▶ **Activity**: Repeat each entry as written, dropping any picture you find.

▶ **Data excerpts**:

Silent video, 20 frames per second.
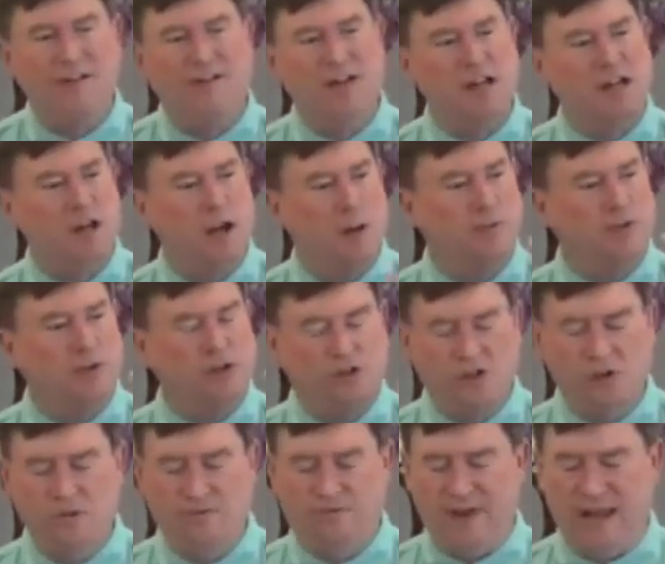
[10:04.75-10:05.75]
it comes in
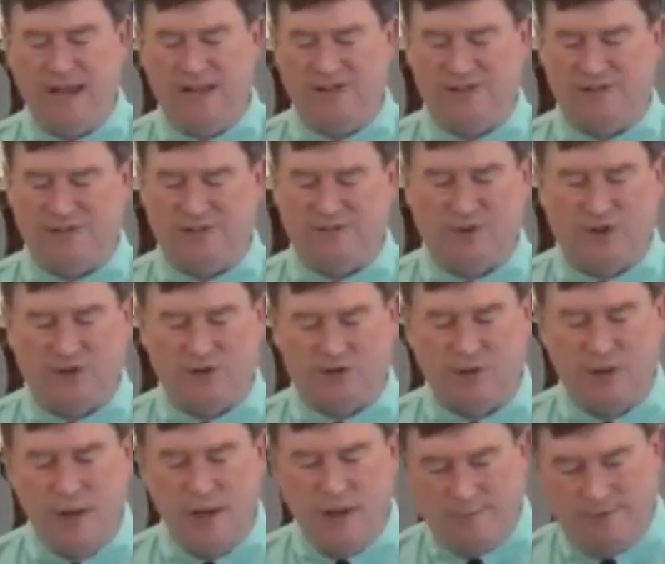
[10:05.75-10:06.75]
two phases. First,
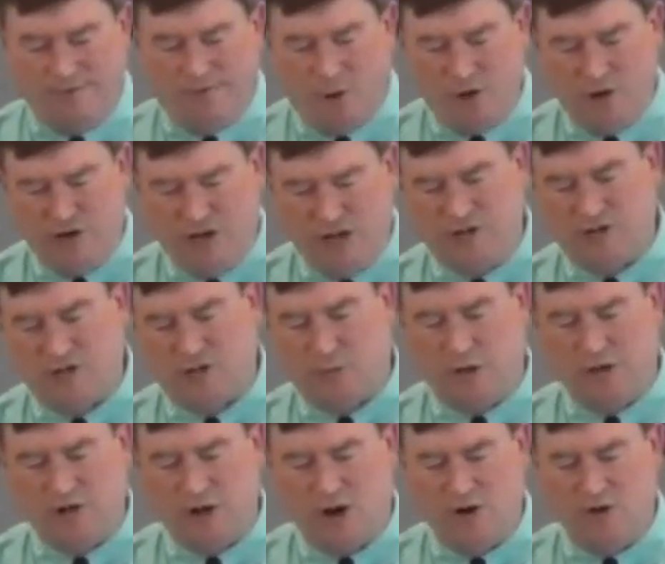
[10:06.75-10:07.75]
before Jesus
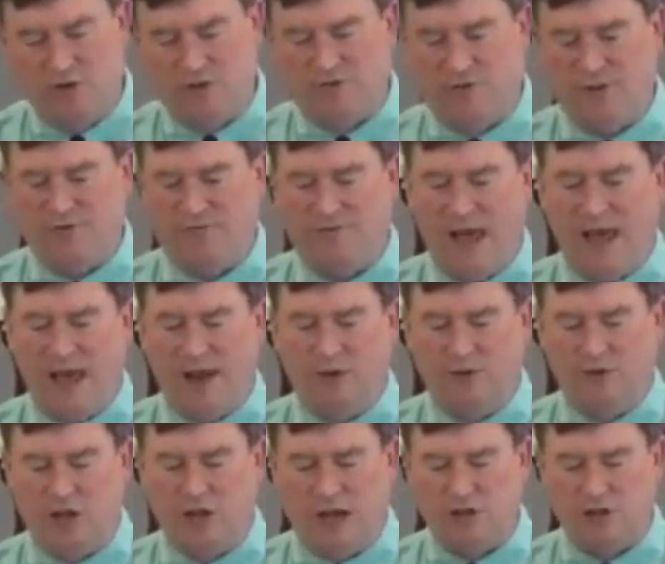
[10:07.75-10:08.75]
returns for the final
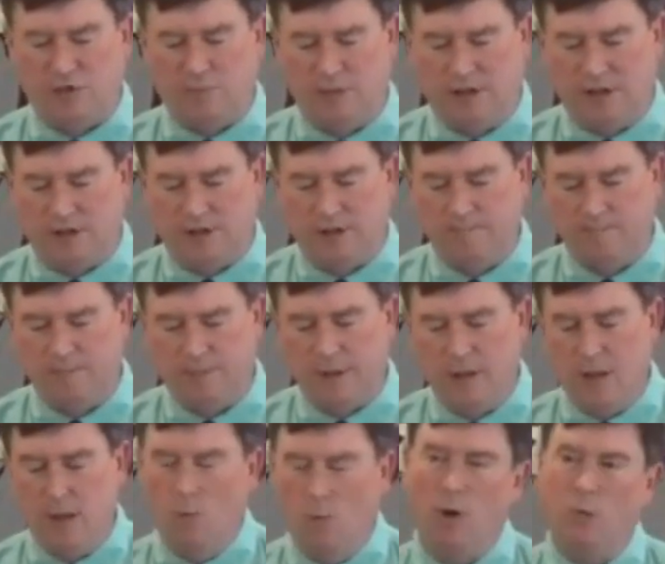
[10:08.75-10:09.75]
judgment,
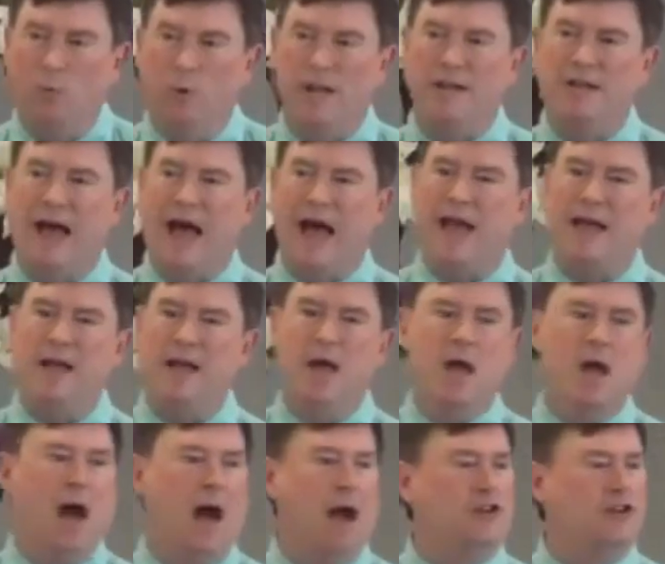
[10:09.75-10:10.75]
when we die,
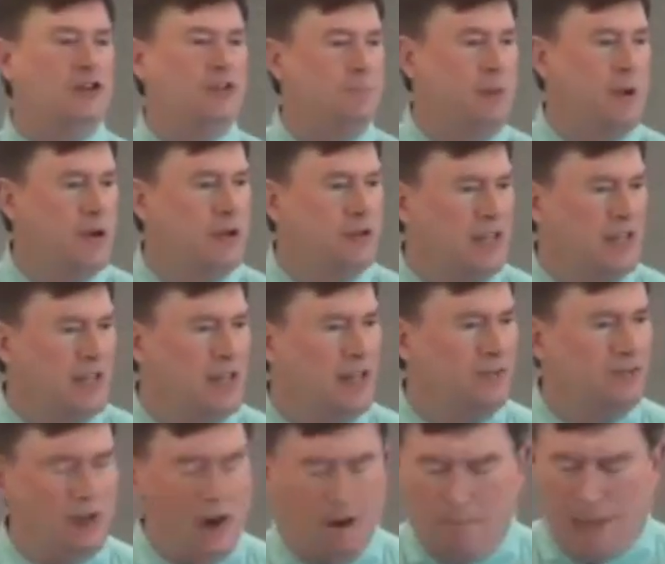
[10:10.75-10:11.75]
our spirit that
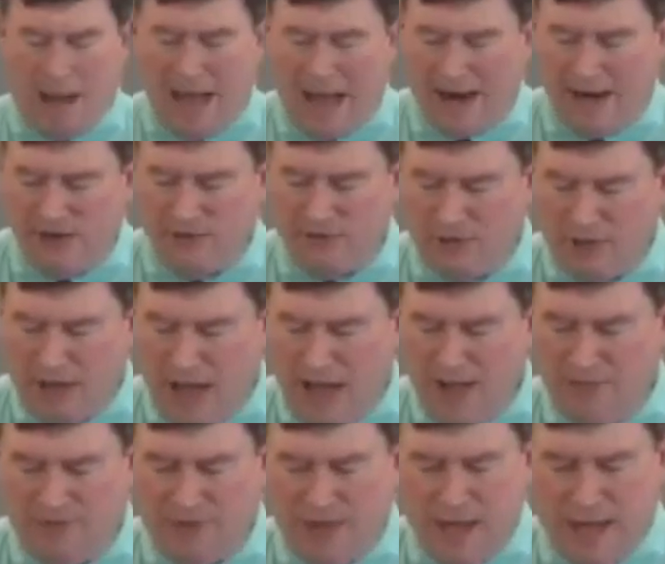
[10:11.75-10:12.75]
gives our bodies
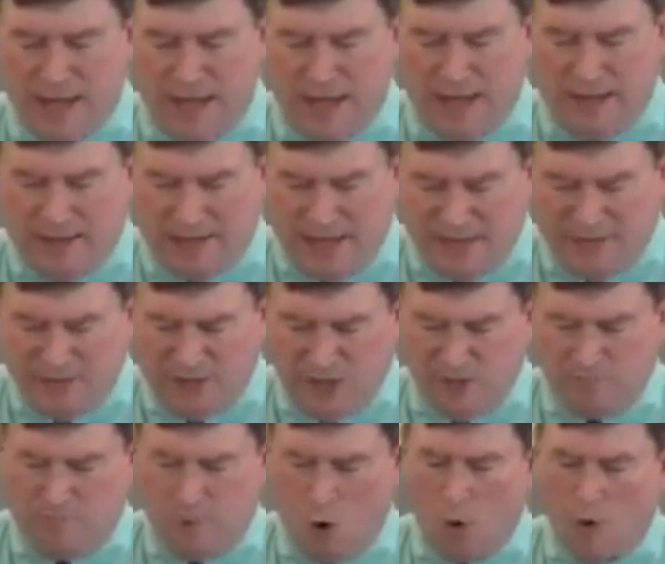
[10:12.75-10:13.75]
life, it leaves these
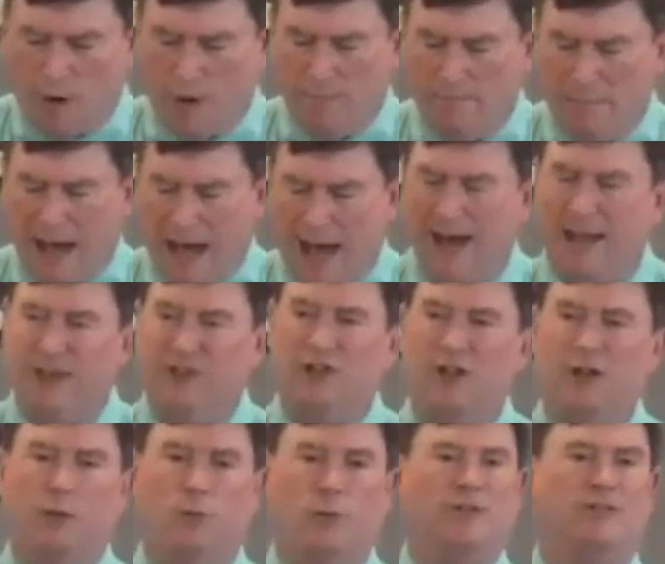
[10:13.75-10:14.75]
broken bodies and
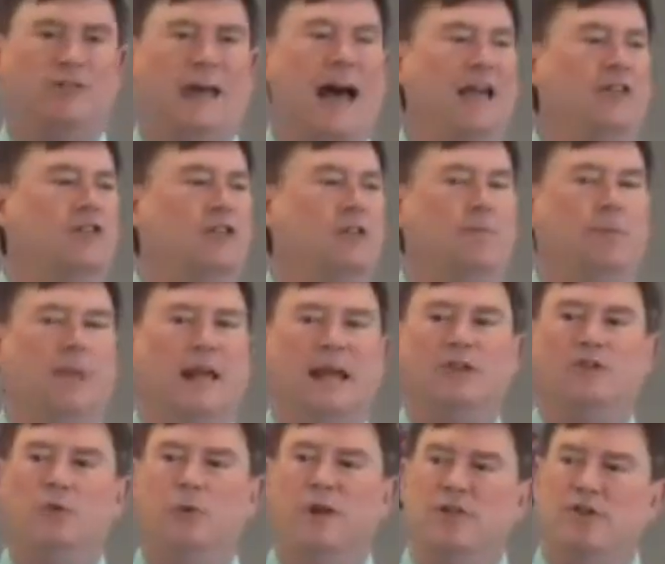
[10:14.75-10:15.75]
it resides in a
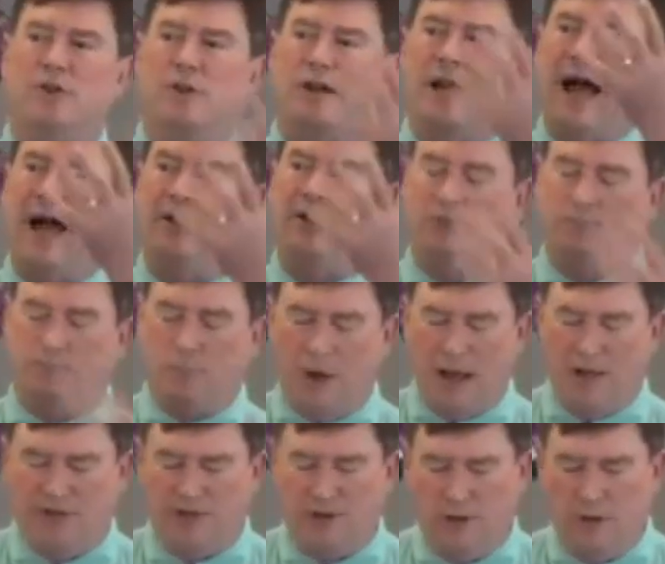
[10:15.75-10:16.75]
place where either God is
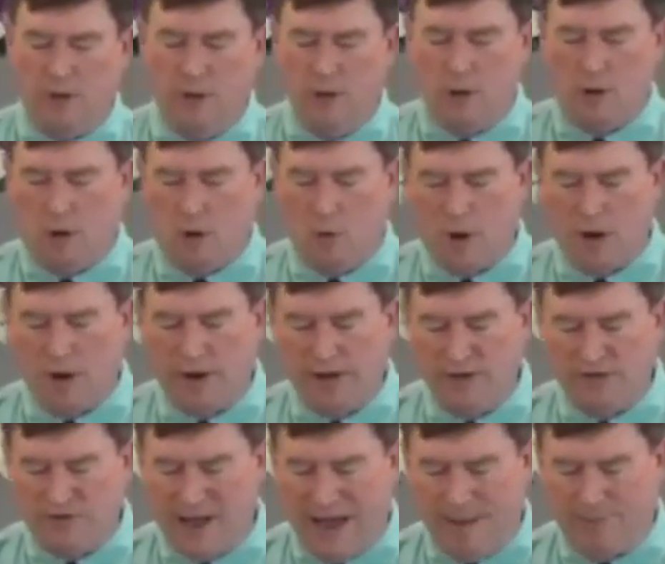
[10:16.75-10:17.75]
present or where he
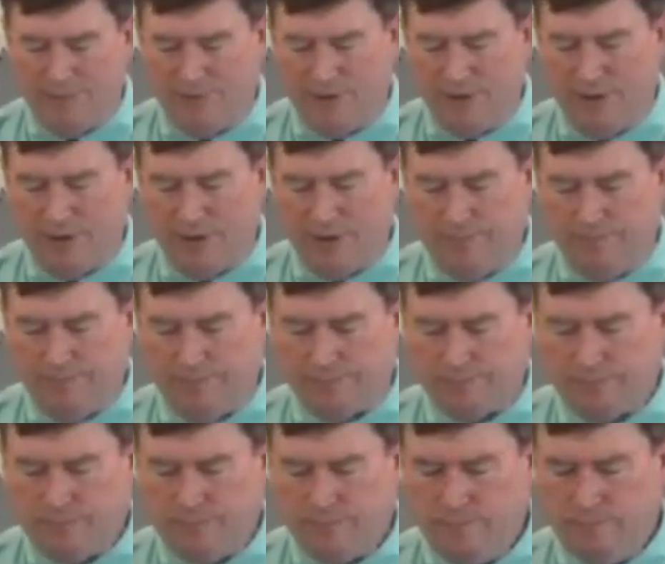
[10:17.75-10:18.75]
is absent.
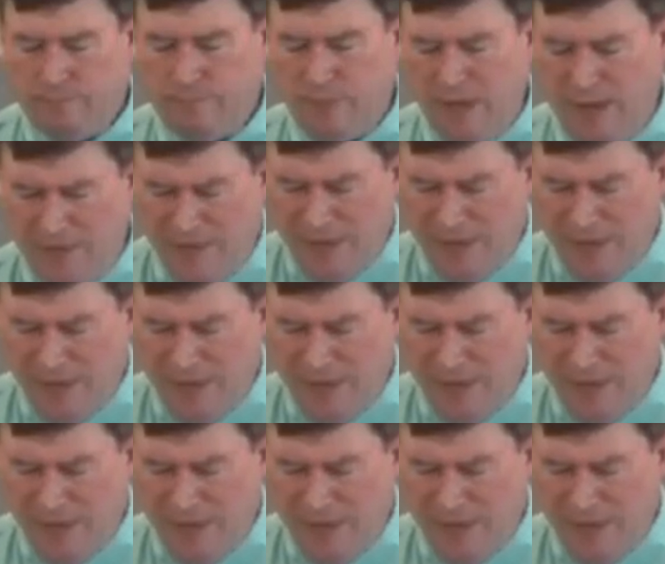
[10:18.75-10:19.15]
And then the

▶ **Answer to this problem**:
Silent video, 20 frames per second.
[10:04.75-10:05.75]
it comes in
[10:05.75-10:06.75]
two phases. First,
[10:06.75-10:07.75]
before Jesus
[10:07.75-10:08.75]
returns for the final
[10:08.75-10:09.75]
judgment,
[10:09.75-10:10.75]
when we die,
[10:10.75-10:11.75]
our spirit that
[10:11.75-10:12.75]
gives our bodies
[10:12.75-10:13.75]
life, it leaves these
[10:13.75-10:14.75]
broken bodies and
[10:14.75-10:15.75]
it resides in a
[10:15.75-10:16.75]
place where either God is
[10:16.75-10:17.75]
present or where he
[10:17.75-10:18.75]
is absent.
[10:18.75-10:19.15]
And then the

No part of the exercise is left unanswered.